Your copy should hold every record verbatim and none of the pictures.

[Saved entries]
———
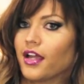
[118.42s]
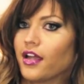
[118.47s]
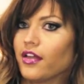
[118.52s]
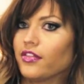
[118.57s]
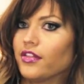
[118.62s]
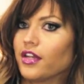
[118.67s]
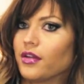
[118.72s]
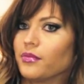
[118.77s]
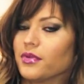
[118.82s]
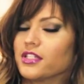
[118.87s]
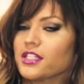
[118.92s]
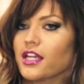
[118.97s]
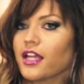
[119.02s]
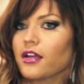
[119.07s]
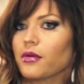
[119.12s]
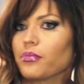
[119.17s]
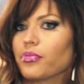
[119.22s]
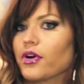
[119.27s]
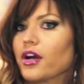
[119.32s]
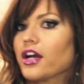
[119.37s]
And then I'm going to take
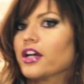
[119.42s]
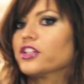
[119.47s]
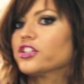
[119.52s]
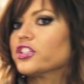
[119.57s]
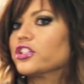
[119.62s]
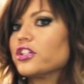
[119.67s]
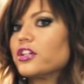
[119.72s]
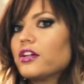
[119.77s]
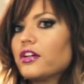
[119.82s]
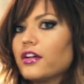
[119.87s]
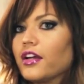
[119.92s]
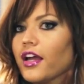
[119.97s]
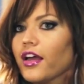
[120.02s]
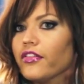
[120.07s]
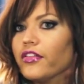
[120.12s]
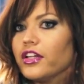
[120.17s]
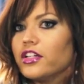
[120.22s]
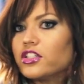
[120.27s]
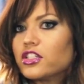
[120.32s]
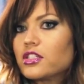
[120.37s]
a brush
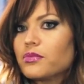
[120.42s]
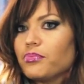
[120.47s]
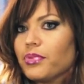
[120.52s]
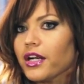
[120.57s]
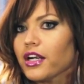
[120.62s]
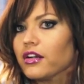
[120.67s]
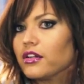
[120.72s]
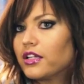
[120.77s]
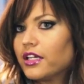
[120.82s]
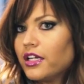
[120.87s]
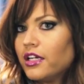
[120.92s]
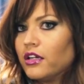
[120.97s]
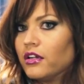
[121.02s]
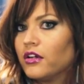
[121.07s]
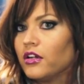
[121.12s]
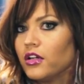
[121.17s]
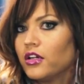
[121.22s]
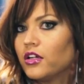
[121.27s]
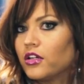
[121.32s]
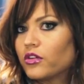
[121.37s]
and then just barely
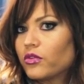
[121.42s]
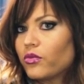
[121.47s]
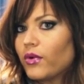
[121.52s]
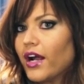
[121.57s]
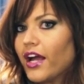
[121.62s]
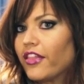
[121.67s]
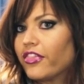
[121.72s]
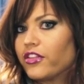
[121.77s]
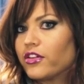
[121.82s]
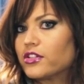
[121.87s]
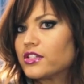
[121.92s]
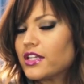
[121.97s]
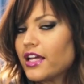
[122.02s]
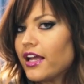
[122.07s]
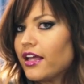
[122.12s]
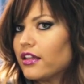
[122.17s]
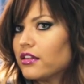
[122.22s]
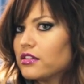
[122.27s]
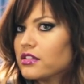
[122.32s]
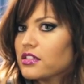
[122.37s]
wrap those
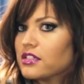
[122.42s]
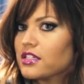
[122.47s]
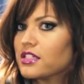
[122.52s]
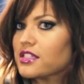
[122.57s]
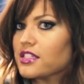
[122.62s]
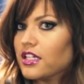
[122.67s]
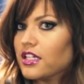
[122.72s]
ends to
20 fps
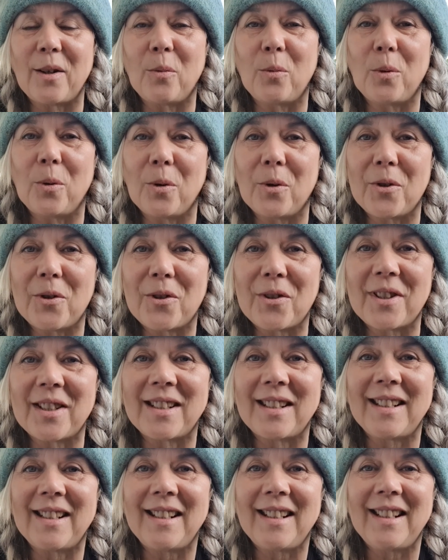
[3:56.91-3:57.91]
I watched
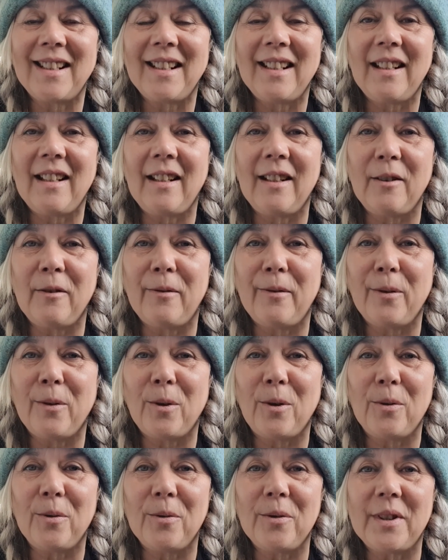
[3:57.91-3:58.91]
and
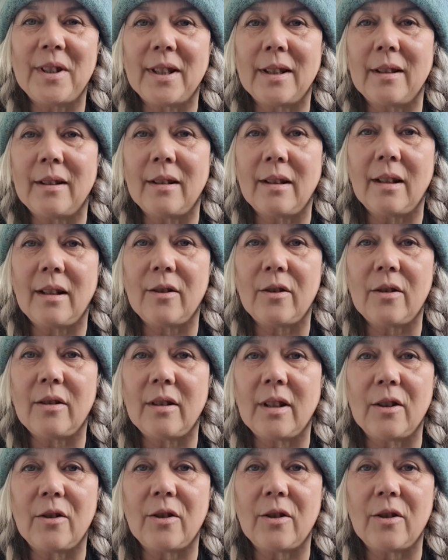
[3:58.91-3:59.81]
followed, and I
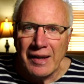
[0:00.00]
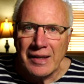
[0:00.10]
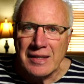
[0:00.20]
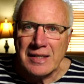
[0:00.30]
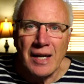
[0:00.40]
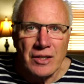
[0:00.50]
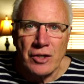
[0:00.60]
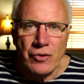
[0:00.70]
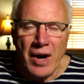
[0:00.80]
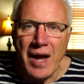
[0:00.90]
Such a
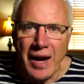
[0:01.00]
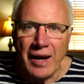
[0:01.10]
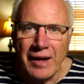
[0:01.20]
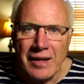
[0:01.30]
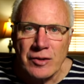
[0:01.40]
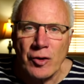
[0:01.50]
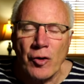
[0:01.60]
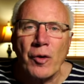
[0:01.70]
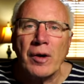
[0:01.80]
drag. So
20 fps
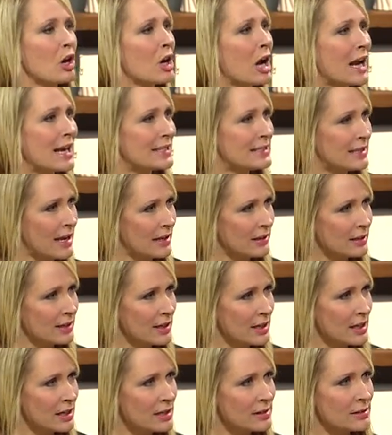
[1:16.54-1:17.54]
our
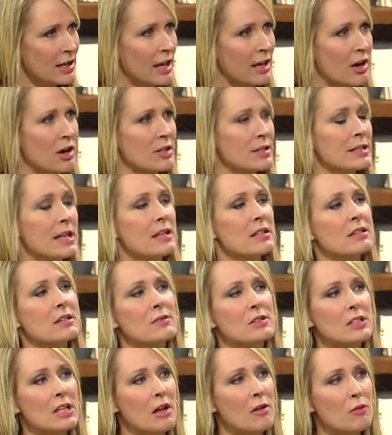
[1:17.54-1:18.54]
identities and our sense
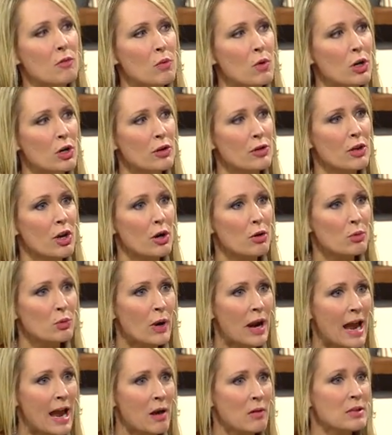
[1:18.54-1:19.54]
of self-worth
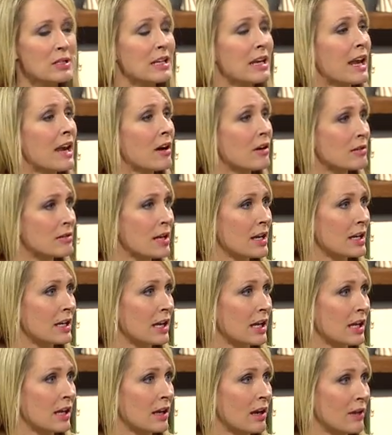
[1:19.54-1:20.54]
around
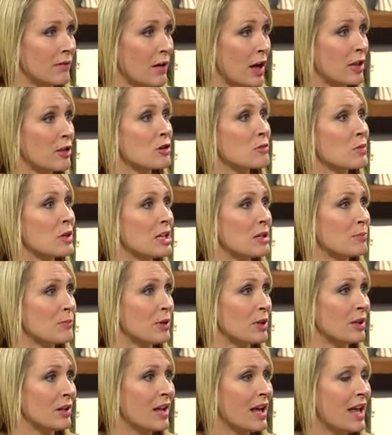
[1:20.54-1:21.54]
caretaking of other people.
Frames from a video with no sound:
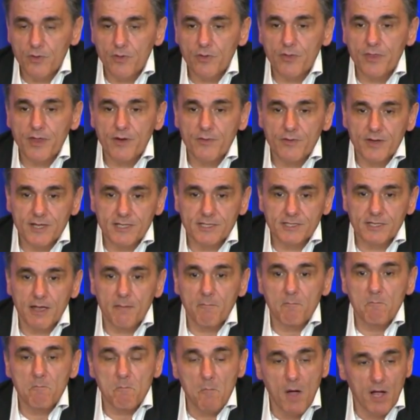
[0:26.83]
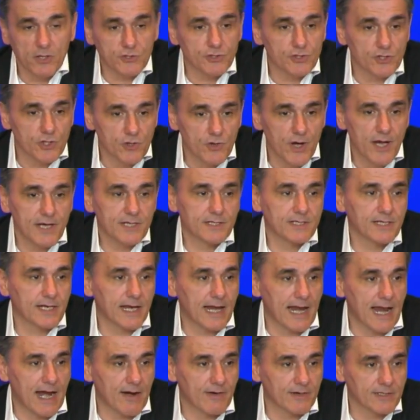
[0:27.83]
there is a much greater
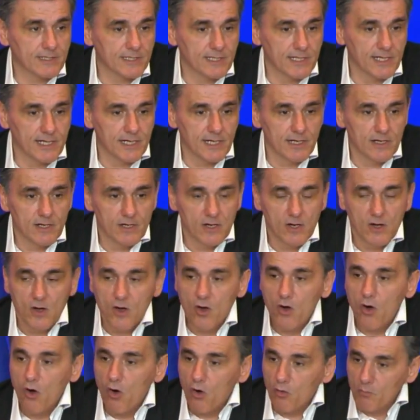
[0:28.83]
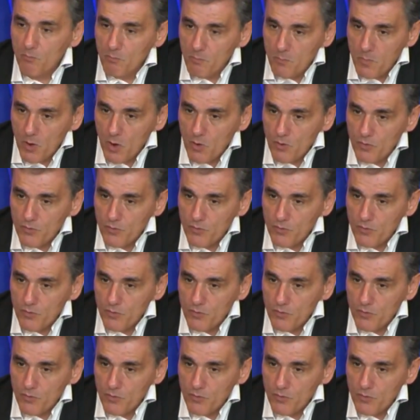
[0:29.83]
clarity on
———
- _Solved exercise_
[118.42s]
[118.47s]
[118.52s]
[118.57s]
[118.62s]
[118.67s]
[118.72s]
[118.77s]
[118.82s]
[118.87s]
[118.92s]
[118.97s]
[119.02s]
[119.07s]
[119.12s]
[119.17s]
[119.22s]
[119.27s]
[119.32s]
[119.37s]
And then I'm going to take
[119.42s]
[119.47s]
[119.52s]
[119.57s]
[119.62s]
[119.67s]
[119.72s]
[119.77s]
[119.82s]
[119.87s]
[119.92s]
[119.97s]
[120.02s]
[120.07s]
[120.12s]
[120.17s]
[120.22s]
[120.27s]
[120.32s]
[120.37s]
a brush
[120.42s]
[120.47s]
[120.52s]
[120.57s]
[120.62s]
[120.67s]
[120.72s]
[120.77s]
[120.82s]
[120.87s]
[120.92s]
[120.97s]
[121.02s]
[121.07s]
[121.12s]
[121.17s]
[121.22s]
[121.27s]
[121.32s]
[121.37s]
and then just barely
[121.42s]
[121.47s]
[121.52s]
[121.57s]
[121.62s]
[121.67s]
[121.72s]
[121.77s]
[121.82s]
[121.87s]
[121.92s]
[121.97s]
[122.02s]
[122.07s]
[122.12s]
[122.17s]
[122.22s]
[122.27s]
[122.32s]
[122.37s]
wrap those
[122.42s]
[122.47s]
[122.52s]
[122.57s]
[122.62s]
[122.67s]
[122.72s]
ends to
20 fps
[3:56.91-3:57.91]
I watched
[3:57.91-3:58.91]
and
[3:58.91-3:59.81]
followed, and I
[0:00.00]
[0:00.10]
[0:00.20]
[0:00.30]
[0:00.40]
[0:00.50]
[0:00.60]
[0:00.70]
[0:00.80]
[0:00.90]
Such a
[0:01.00]
[0:01.10]
[0:01.20]
[0:01.30]
[0:01.40]
[0:01.50]
[0:01.60]
[0:01.70]
[0:01.80]
drag. So
20 fps
[1:16.54-1:17.54]
our
[1:17.54-1:18.54]
identities and our sense
[1:18.54-1:19.54]
of self-worth
[1:19.54-1:20.54]
around
[1:20.54-1:21.54]
caretaking of other people.
Frames from a video with no sound:
[0:26.83]
[0:27.83]
there is a much greater
[0:28.83]
[0:29.83]
clarity on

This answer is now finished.